Судя по всему, ученикам Станиславского, Вахтангову и Немировичу-Данченко, в отличие от их учителя удавалось добиться на сцене обостренной экспрессивности. Весьма вероятно, что постановки пьес «Диббук» и «Турандот», с их театральностью, образностью и динамизмом, заставили Станиславского задуматься над другими элементами актерского мастерства, чья природа не была сугубо психологической. Великолепные постановки музыкальной студии Немировича-Данченко, главный акцент в которых был на музыкальности и ритме, а также успех, который они имели у публики, не могли не вызвать ревность Станиславского, но в то же время они пробудили в нем стремление пересмотреть свою систему в области эмоциональной выразительности и воплощения характера персонажа.
Станиславскому суждено было стать великим новатором в развитии системы актерского искусства. Но, как мы знаем, он не смог в полной мере решить проблему актерской выразительности. Его ученику Вахтангову и, позднее, Болеславскому, похоже, удалось продвинуться в решении этой задачи. Все три подхода схожи: искусство представления, искусство переживания и ремесло. В основе каждой технологии лежит учение Станиславского: сознательная тренировка органов чувств приводит к бессознательной активации творческих ресурсов. Тренировка актерского мастерства включает практические упражнения в релаксации, концентрации на объектах, и расширении круга концентрации. Актер должен переживать то, что происходит с персонажем, а для этого ему необходимо понять и проанализировать мысли, чувства и поведение своего героя.
Американский лабораторный театр
Работы Станиславского и Московского Художественного театра убедили меня, что актерское искусство – это проживание образа на сцене. Все мои наблюдения, знания и изучение материалов вели меня в нужном направлении. И все же оставался главный вопрос: как это осуществить? Как оживить то, что постиг и прочувствовал?
Ответы на свои вопросы мне предстояло найти в Американском лабораторном театре, основанном Ричардом Болеславским и Марией Успенской. Он находился на Макдугал-стрит, 139, рядом с Провинстаунским театром, который благодаря сотрудничеству с ОʹНилом навсегда останется для меня местом, где зародился современный американский театр.
Я направился в Лабораторный театр с величайшей готовностью учиться и впитывать информацию, но при этом смутно представлял себе, что меня ожидает. Чтобы поступить в Лабораторный театр, требовалось пройти три тура отборочных прослушиваний. В первом туре будущие студенты должны изобразить пантомимой, что держат в руках воображаемый объект (упражнение на сенсорную память). Следующее испытание заключалось в импровизации со студентом, уже проходившим обучение. В моей импровизации я должен был занять денег – мне было не трудно представить себя в этом положении, поскольку мое финансовое состояние в то время оставляло желать лучшего. И, наконец, в третьем туре предлагалось выучить и показать на сцене отрывок из Шекспира. Насколько я помню, мой выбор пал на роль Шейлока из «Венецианского купца». Должно быть, я прошел все испытания, так как меня приняли. На вопрос, могу ли я оплатить обучение или мне требуется стипендия, я ответил, что денег до конца года мне хватит, и я вполне могу себе позволить платить за занятия. Так началась моя жизнь в театре.

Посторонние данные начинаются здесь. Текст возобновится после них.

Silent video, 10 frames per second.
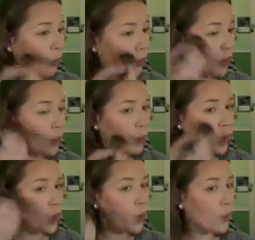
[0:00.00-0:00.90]
There we
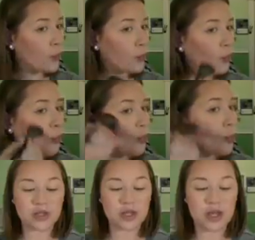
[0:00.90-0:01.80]
go.
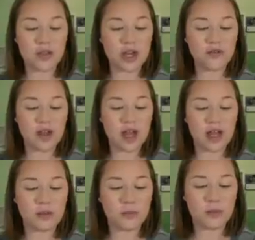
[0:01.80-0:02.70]
So now that I've
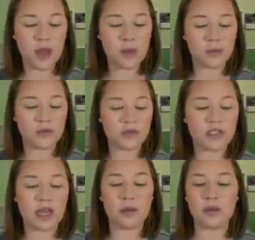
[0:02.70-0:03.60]
got Pamplemousse
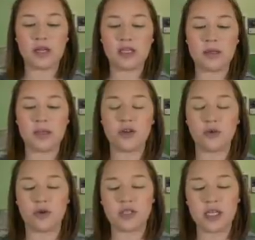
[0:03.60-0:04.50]
down, I'm going to dip into
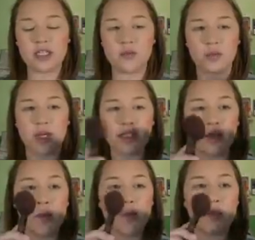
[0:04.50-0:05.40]
Rose Spritz,
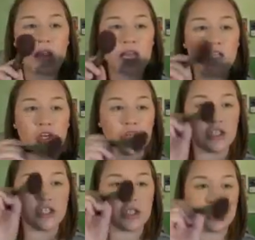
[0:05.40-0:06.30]
and I literally
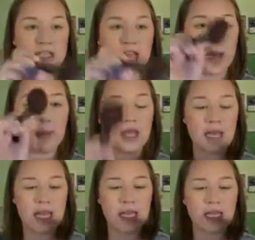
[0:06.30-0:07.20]
just tap it
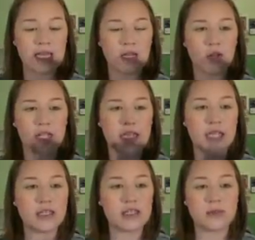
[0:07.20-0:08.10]
and go like
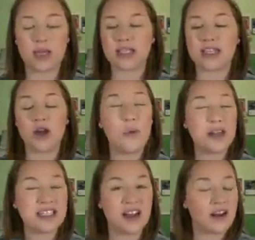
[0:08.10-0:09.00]
this because I don't want a
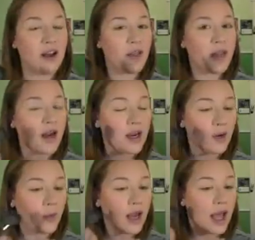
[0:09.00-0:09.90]
ton on there. I don't
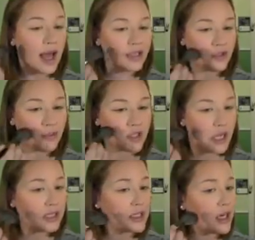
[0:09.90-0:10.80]
want to add too much
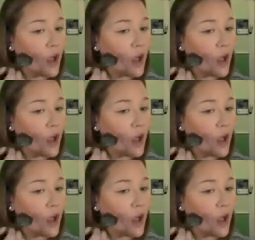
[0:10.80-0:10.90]
color.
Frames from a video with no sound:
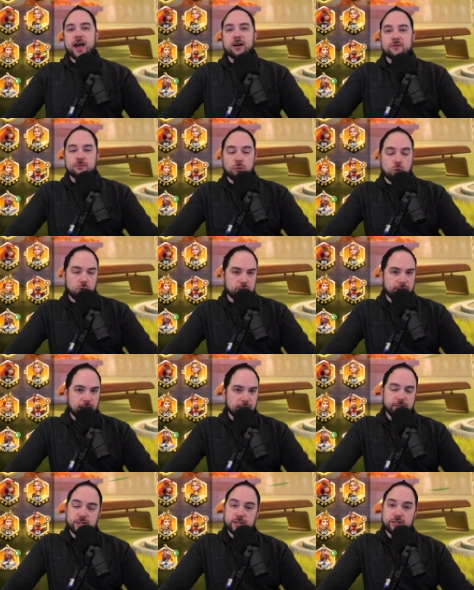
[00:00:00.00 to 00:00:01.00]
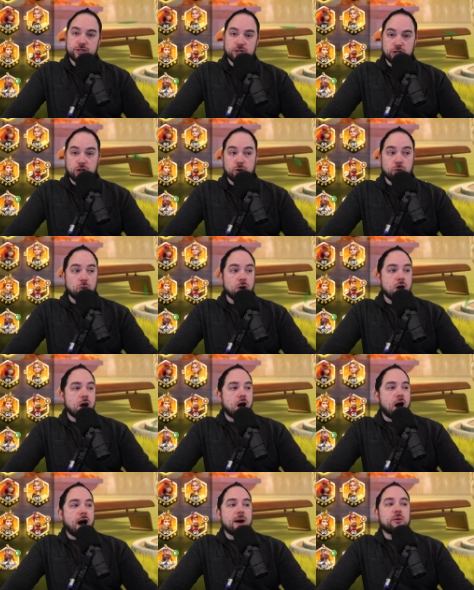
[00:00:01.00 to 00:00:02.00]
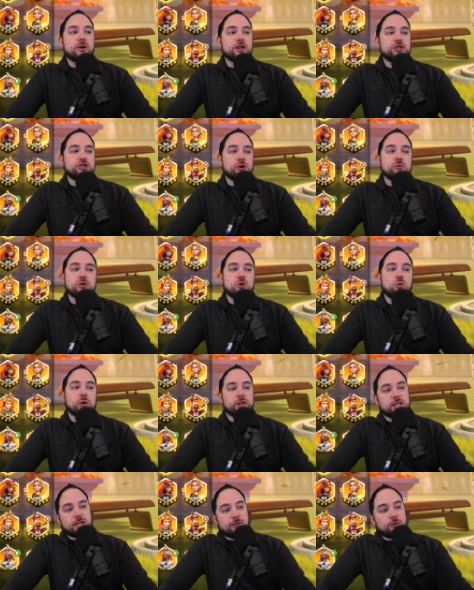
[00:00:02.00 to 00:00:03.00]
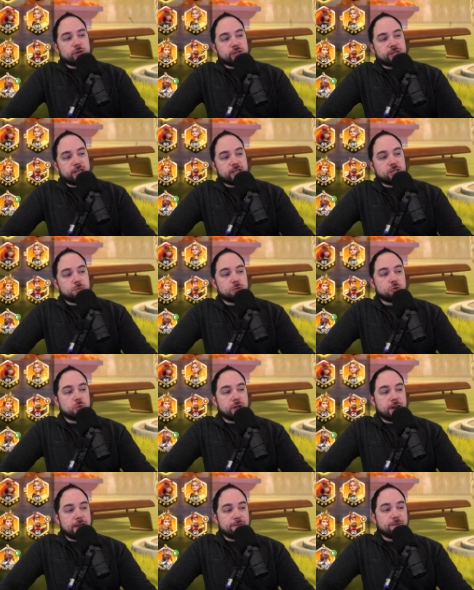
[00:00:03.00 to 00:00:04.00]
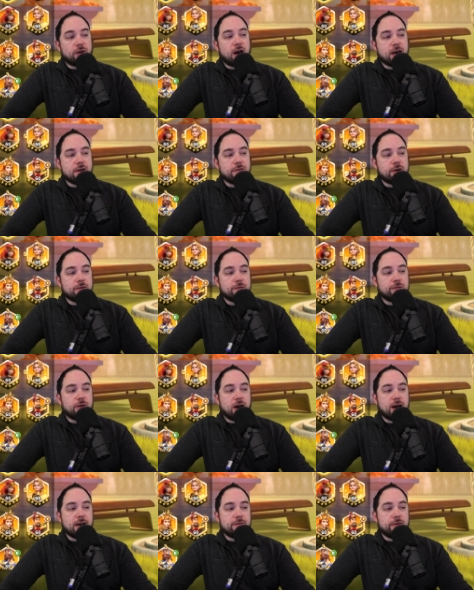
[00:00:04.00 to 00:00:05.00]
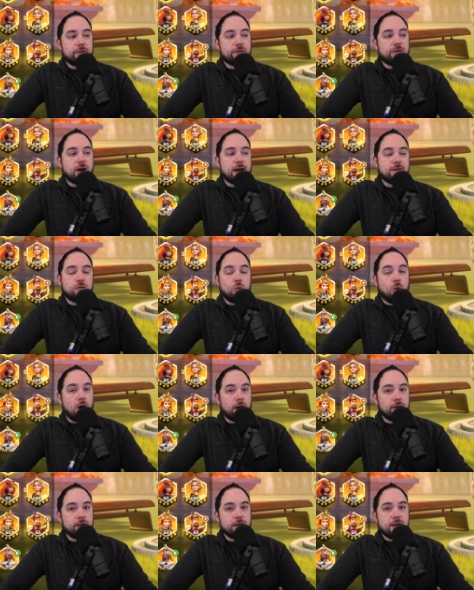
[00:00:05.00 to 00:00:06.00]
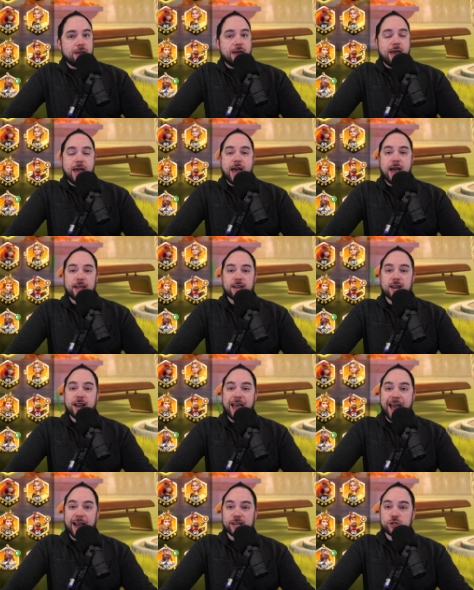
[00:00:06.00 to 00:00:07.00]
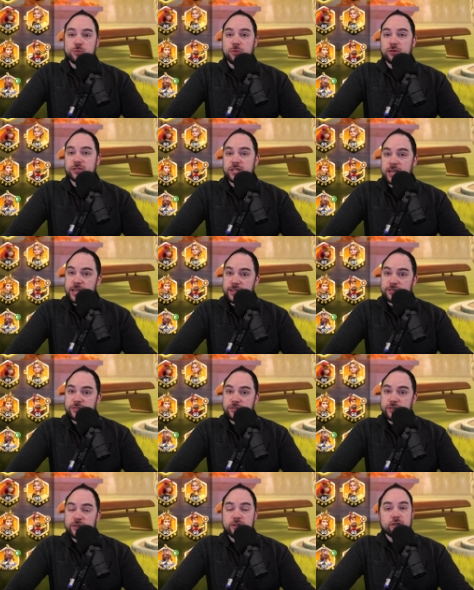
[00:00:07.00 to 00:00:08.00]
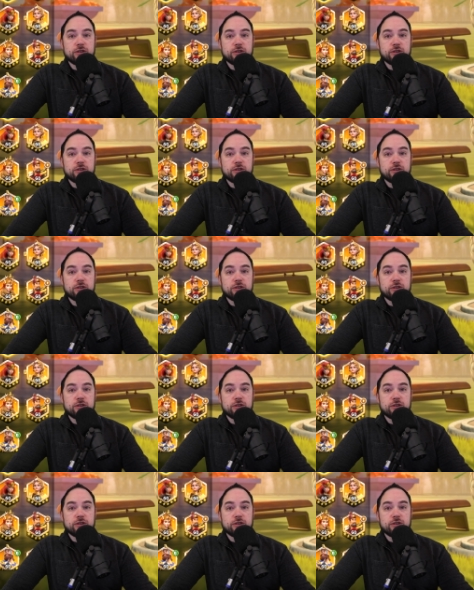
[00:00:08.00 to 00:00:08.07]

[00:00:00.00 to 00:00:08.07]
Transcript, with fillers: have more testing to do. I want to show you what the difference is between a 5551 and an expertise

Я уже имел представление об игре Ричарда Болеславского и Марии Успенской в Московском Художественном театре. Болеславского я видел в одноактной комедии – в этом спектакле он заменял Станиславского. Его игра меня не слишком впечатлила, но я знал, что он был талантливым руководителем, основавшим вместе с Евгением Вахтанговым студию при Московском Художественном театре. Что касается мадам Успенской, ее игра меня поразила – роль гувернантки из «Вишневого сада» ей удалась блестяще. Успенская была в числе более молодых участниц труппы Московского Художественного театра и перед тем, как войти в постоянную труппу, прошла обучение в студии.
Я хорошо помню эмоции, которые испытал в первые дни занятий в Лабораторном театре: было ощущение, что на меня снизошло откровение. В памяти сохранились яркие воспоминания о том, как я сижу на лекциях и записываю каждое слово, думая про себя: «Вот оно! Вот что это значит на самом деле. Вот она – суть». Я вел подробный конспект лекций и упражнений, в которых участвовали студенты, однако, кроме меня, его текст вряд ли кто-то может разобрать. Также записи содержали мои собственные комментарии о процессе обучения. Перечитывая конспекты, я вижу, что мой разум активно усваивал и интерпретировал всю информацию, однако в них нет ни слова о восторге от происходящего. Довольно странно, что в записях о первых днях занятий я ни разу не упомянул о той удивительной эйфории.